**WORK TO BE COMPLETED**
Please output every entry below exactly as written, leaving out any pictures.
[Start of section]
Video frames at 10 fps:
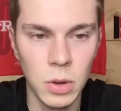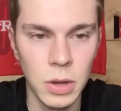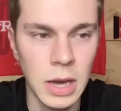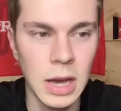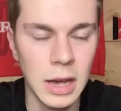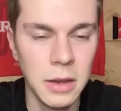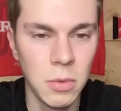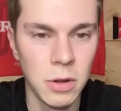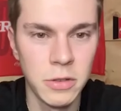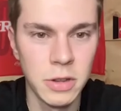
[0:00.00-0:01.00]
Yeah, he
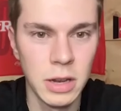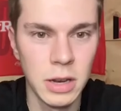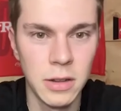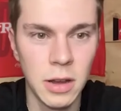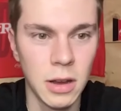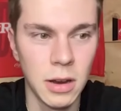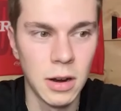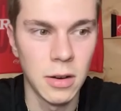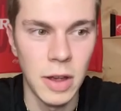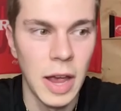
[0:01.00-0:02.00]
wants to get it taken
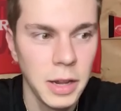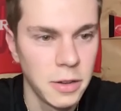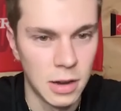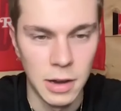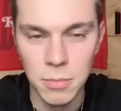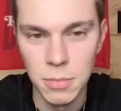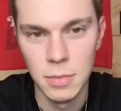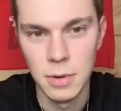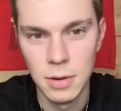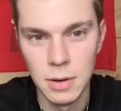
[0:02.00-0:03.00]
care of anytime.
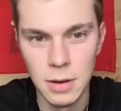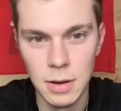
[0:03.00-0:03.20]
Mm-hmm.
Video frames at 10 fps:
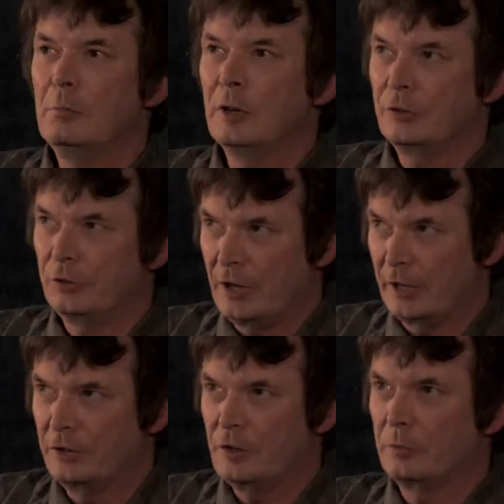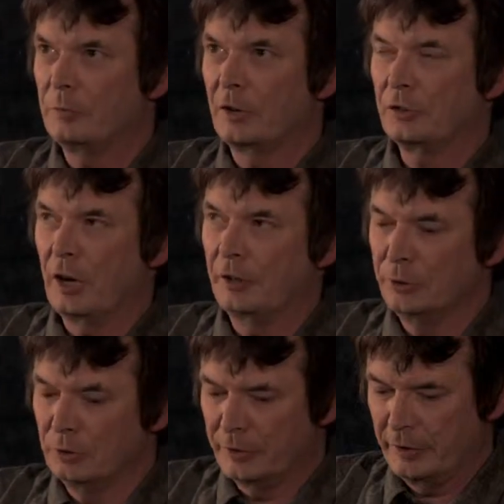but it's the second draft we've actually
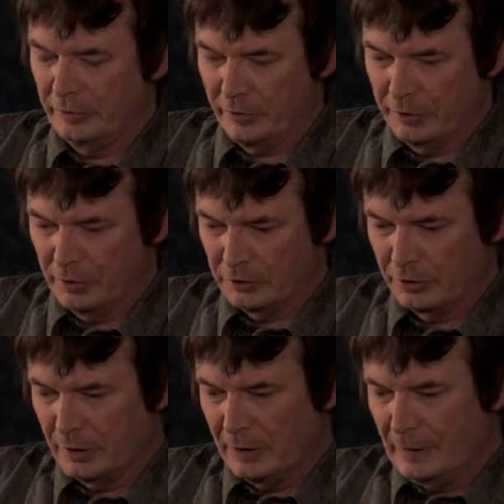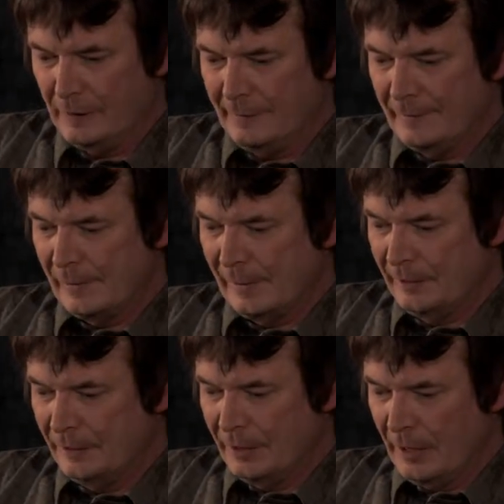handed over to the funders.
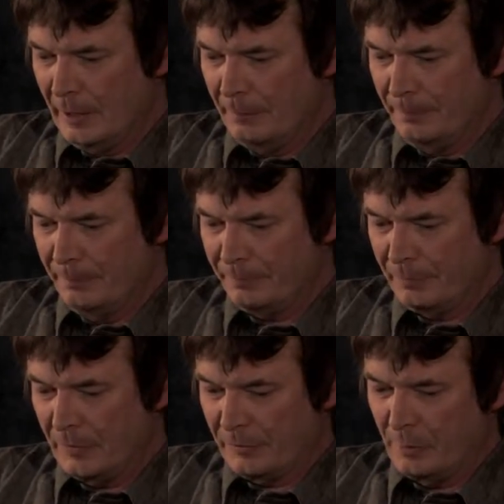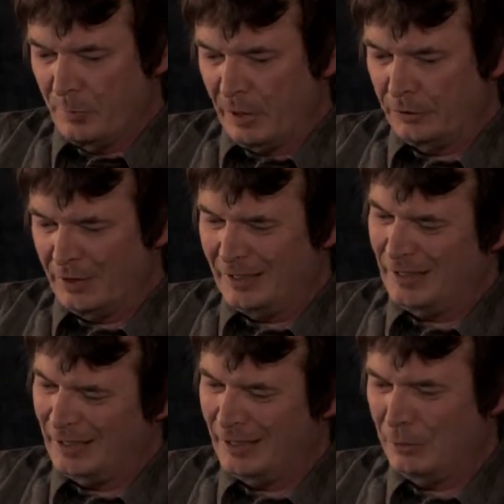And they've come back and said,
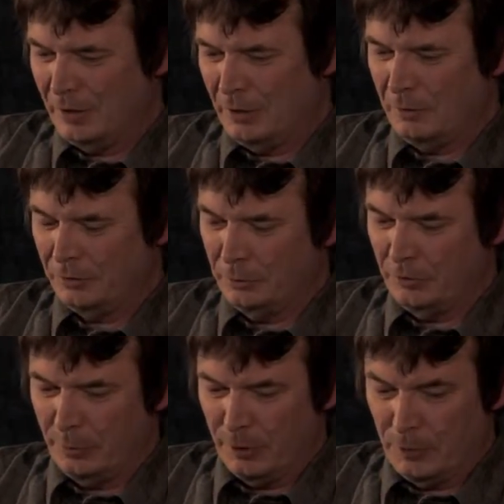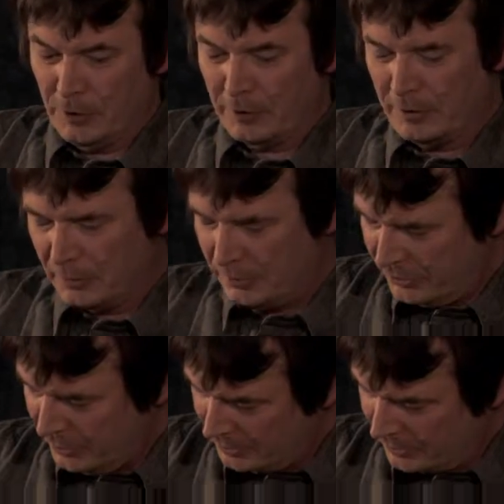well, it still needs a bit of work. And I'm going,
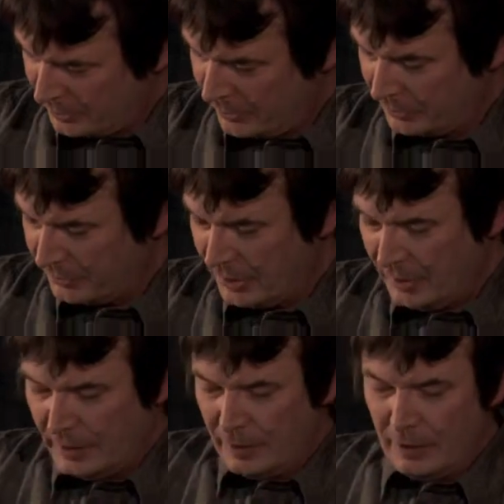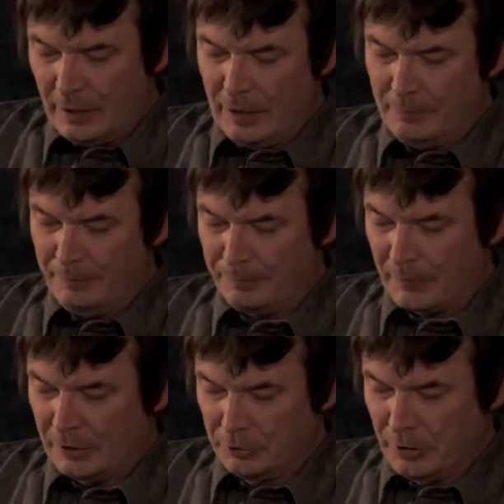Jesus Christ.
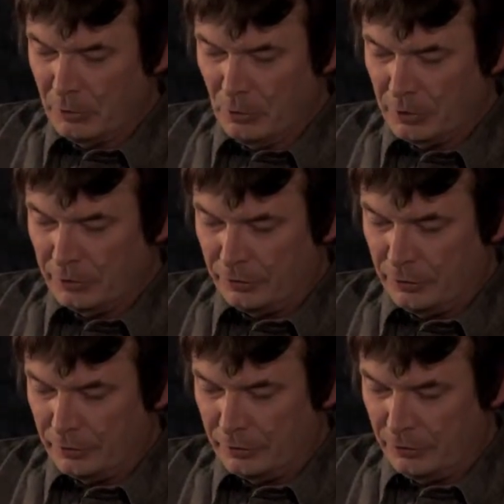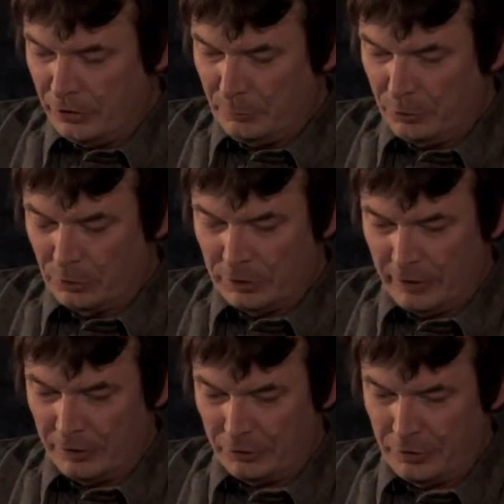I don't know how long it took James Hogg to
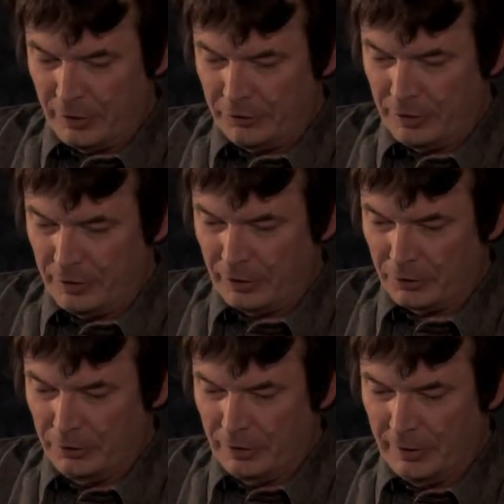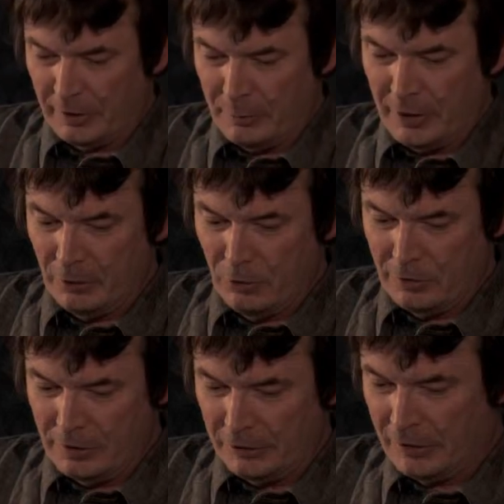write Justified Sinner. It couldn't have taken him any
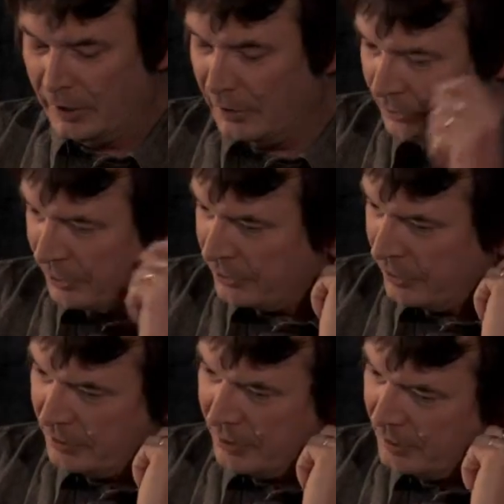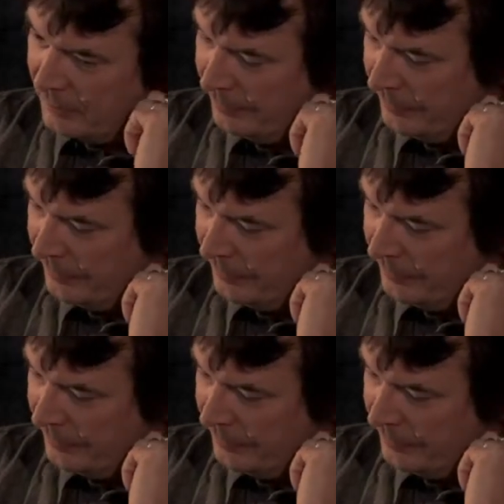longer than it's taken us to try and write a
[End of section]
**ANSWER TO THIS PROBLEM**
Video frames at 10 fps:
[0:00.00-0:01.00]
Yeah, he
[0:01.00-0:02.00]
wants to get it taken
[0:02.00-0:03.00]
care of anytime.
[0:03.00-0:03.20]
Mm-hmm.
Video frames at 10 fps:
but it's the second draft we've actually
handed over to the funders.
And they've come back and said,
well, it still needs a bit of work. And I'm going,
Jesus Christ.
I don't know how long it took James Hogg to
write Justified Sinner. It couldn't have taken him any
longer than it's taken us to try and write a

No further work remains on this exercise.